There is a distinct line between the roles of men and women in this play, but Shakespeare cleverly blurs that line at critical times. Volumnia may be headstrong and passionate about her role as the mother of and driving force behind her son Coriolanus. She is just as headstrong about this as he is about warfare and rising himself above being merely human. In Act 1, Scene 3 she says, "The breasts of Hecuba / When she did suckle Hector, looked not lovelier / Than Hector's forehead when it spit forth blood / At Grecian sword, contemning." This indicates the praise given to aggression. Volumnia's overriding purpose is to exalt Coriolanus and see him rise to prominence in Roman society. Coriolanus admires no one more than his mother. The climax of Act 5 occurs when Volumnia, Virgilia, and Valeria successfully convince Coriolanus to spare Rome. Shakespeare blurs gender lines, with female characters rising to the level of saviors of Rome, undermining the male destructiveness and duplicity that has governed the play up to that point.
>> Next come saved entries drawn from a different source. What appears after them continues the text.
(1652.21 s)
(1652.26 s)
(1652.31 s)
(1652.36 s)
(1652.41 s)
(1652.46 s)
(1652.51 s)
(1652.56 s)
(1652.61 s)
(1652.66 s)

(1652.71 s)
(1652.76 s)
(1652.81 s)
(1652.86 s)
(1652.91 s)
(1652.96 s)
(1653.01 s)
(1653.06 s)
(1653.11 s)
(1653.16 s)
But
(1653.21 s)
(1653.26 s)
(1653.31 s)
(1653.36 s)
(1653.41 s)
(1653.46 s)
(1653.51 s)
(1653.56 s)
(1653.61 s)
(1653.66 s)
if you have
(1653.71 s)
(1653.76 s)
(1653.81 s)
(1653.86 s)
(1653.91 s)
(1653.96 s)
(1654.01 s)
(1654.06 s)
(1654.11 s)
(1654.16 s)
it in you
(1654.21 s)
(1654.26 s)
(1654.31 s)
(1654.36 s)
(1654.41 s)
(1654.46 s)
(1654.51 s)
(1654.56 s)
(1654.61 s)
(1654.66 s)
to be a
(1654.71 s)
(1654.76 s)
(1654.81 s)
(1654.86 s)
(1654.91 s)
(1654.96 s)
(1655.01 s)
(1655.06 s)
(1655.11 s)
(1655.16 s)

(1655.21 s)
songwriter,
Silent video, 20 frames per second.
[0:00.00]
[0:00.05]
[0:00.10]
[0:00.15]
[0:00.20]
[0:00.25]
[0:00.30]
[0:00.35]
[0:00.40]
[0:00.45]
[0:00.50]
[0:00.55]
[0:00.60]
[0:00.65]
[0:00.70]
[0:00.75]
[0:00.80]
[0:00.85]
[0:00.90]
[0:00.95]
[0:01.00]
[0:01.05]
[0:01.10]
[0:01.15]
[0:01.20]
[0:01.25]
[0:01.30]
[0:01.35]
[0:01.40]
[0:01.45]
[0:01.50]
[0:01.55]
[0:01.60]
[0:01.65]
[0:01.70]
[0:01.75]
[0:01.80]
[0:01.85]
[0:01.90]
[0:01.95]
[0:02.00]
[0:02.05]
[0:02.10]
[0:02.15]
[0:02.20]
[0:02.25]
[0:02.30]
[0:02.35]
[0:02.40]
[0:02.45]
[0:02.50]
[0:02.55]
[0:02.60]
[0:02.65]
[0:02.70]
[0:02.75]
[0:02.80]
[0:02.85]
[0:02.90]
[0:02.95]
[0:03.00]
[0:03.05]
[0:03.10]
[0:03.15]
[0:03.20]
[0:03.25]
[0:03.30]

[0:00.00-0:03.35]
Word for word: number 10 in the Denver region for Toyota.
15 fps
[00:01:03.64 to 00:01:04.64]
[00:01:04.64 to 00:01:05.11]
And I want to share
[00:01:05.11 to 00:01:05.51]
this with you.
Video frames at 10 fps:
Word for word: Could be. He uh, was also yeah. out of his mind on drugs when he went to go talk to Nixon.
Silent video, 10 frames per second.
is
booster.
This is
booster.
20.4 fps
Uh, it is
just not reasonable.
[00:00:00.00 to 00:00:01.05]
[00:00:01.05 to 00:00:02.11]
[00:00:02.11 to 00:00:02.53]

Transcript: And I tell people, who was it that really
Even from the minor character of Valeria, evidence of the pride a woman can have witnessing aggressive male qualities is made clear. She recounts seeing young Martius chase and capture a butterfly only to finally gnash it with his teeth after becoming frustrated. Valeria serves no vital role in the play, but that observation alone helps to define the play's gender roles.
Interestingly, one can view Menenius as possessing traditionally feminine qualities, perhaps making him a sort of transitional figure between the two genders. His character always seeks peace and reconciliation. His professed love of Coriolanus in Act 5 when he pleads with him to spare Rome is equal in spirit to the appeal made by the women. But only Coriolanus's mother possesses the bond that is required to change her son's mind. In Act 5, Scene 3 he tells his mother, "I melt and am not / Of stronger earth than others."